Southern Gospel Journal welcomes letters to the editor. We will post the most thoughtful and insightful submissions. Ground rules: Don't attack or belittle groups or fellow posters, or advance heresies rejected by orthodox Christianity. Do keep comments positive, constructive, and on topic.
  1. When a song speaks to a real life situation and conveys deliverance and hope for a better tomorrow, it may prompt an inward emotion and thus, a shout. Howver, a shout is more than an emotional frenzy. It is when the soul is penetrated. The Greek word for soul is psyche. It’s where we get our word psychology. The soul is the seat of our emotions. Joy is contained within the soul. Sometimes a song touches the depths of our soul. In Psalm 103 David said “Bless the Lord oh my soul and all that is within me. Bless His Holy name.” How Great Thou Art says “Then sings my soul, my Savior God to Thee.” Man is a triune being created in the likeness of God. The body is the outward man. The soul is the inward man. The spirit is the innermost man. When the Holy Spirit connects with our spirit, this will move us in a profound way. Jesus said true worshipers must worship Him in spirit and in truth. A song may move beyond the body and even the soul and reach our spirit, which is the Holy of Holies of worship. I believe this is where the shout is born. At this moment, the cares and trials of life are temporarily forgotten and forsaken. It is then that we realize He is to be praised and lauded and exalted. Examples of songs that have done this for me are “That’s Him” by the Hoppers, “One Scarred Hand” by Gold City, paticularly the acapella reprise, and “Til the Storm Passes By” by Greater Vision. This is an intersting topic. I hope to hear from others.

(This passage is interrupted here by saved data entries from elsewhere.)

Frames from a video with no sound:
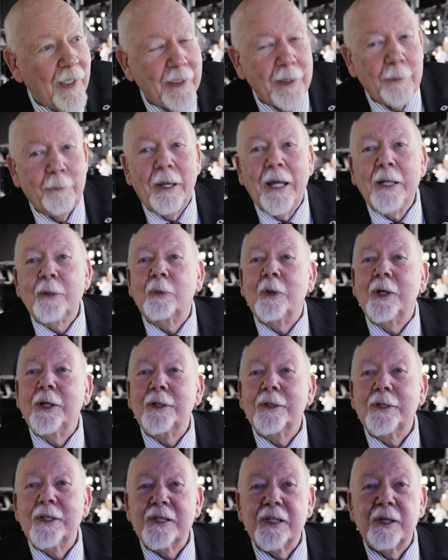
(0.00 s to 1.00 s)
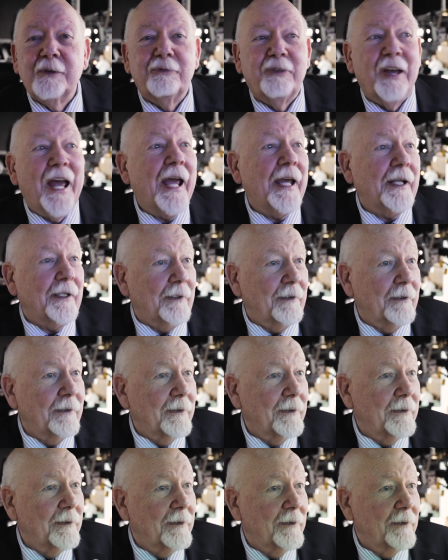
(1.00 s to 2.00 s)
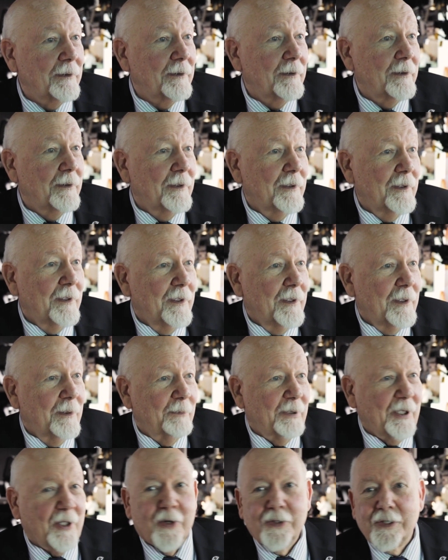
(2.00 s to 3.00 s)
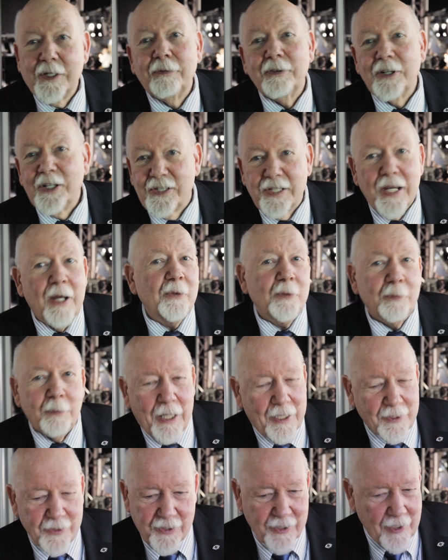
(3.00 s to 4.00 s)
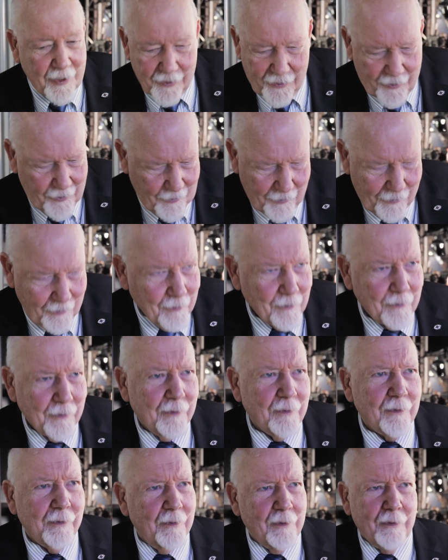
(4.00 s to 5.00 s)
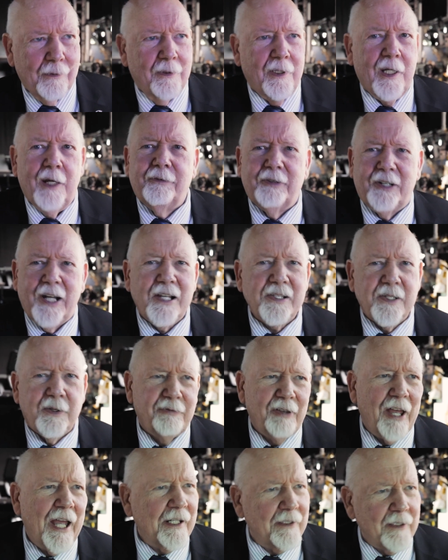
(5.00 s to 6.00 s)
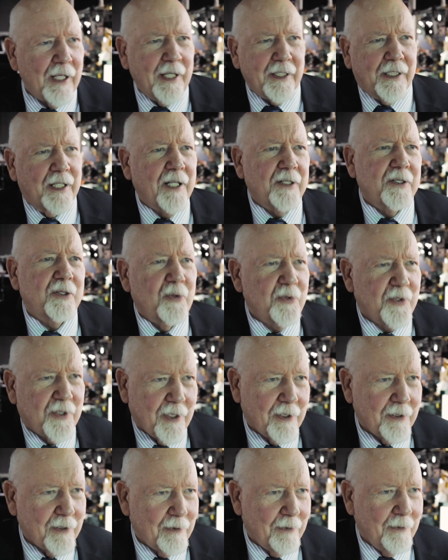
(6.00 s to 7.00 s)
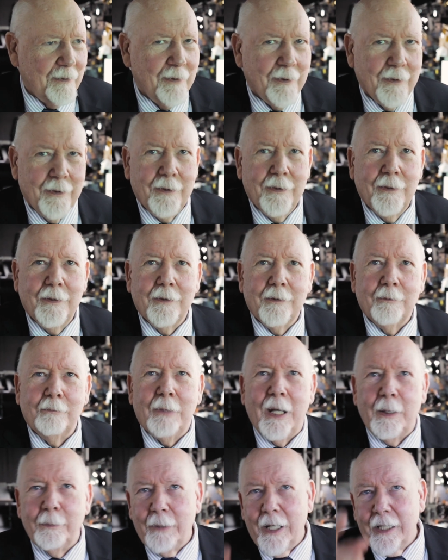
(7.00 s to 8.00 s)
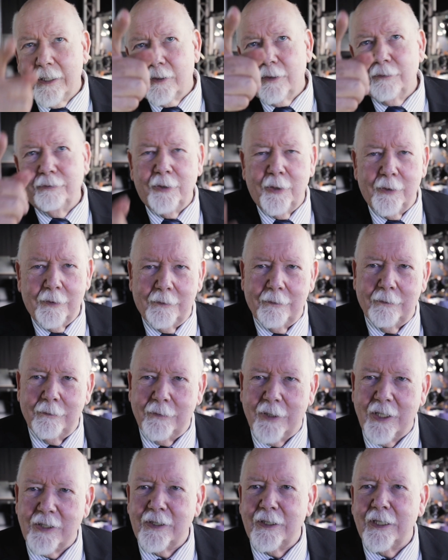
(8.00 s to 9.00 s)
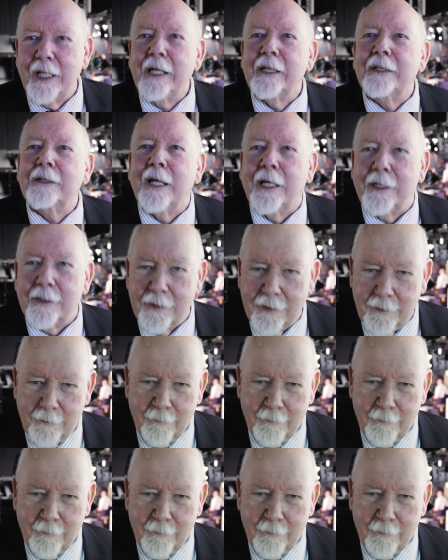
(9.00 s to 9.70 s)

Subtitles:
The bad word is a fan. Because every sound man says, if it has a fan, I can't use it. My microphone doesn't like that.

  2. I agree with all of what Barry said above. I would be hesitant to try to classify songs in this way, or come up with “criteria” or “chracteristics”. The shout, in its genuine form, is a move of the Holy Spirit, and I think He’s capable of moving on slow songs, fast songs, a cappella, ballads…anything.

    I think the reason the characteristics you listed seem to be associated with that shouting sort of worship is that, free from overbearing and even distracting music, the message of the lyrics is more able to touch the listener. I believe it is the message, not the music, that brings a shout to a Christian.

    • Oh, far be it from me to say that the Holy Spirit only moves in one certain sort of song. Yet I think it is far from disrespectful or blasphemous to look at the types of songs which are shoutin’ songs and the types which aren’t.

      • I agree…I just wouldn’t want to be too rigid about it. I don’t think you were.

      • OK, great! I think we’re on the same page then. Yes, the Holy Spirit can move through fast songs, even in this fashion.

  3. For the Fletcher Family, I would have picked “The Old Fashioned Way”. I’ve seen even Independent Fundamental Baptists nearly jump the pew.

    • Is there a good version on YouTube?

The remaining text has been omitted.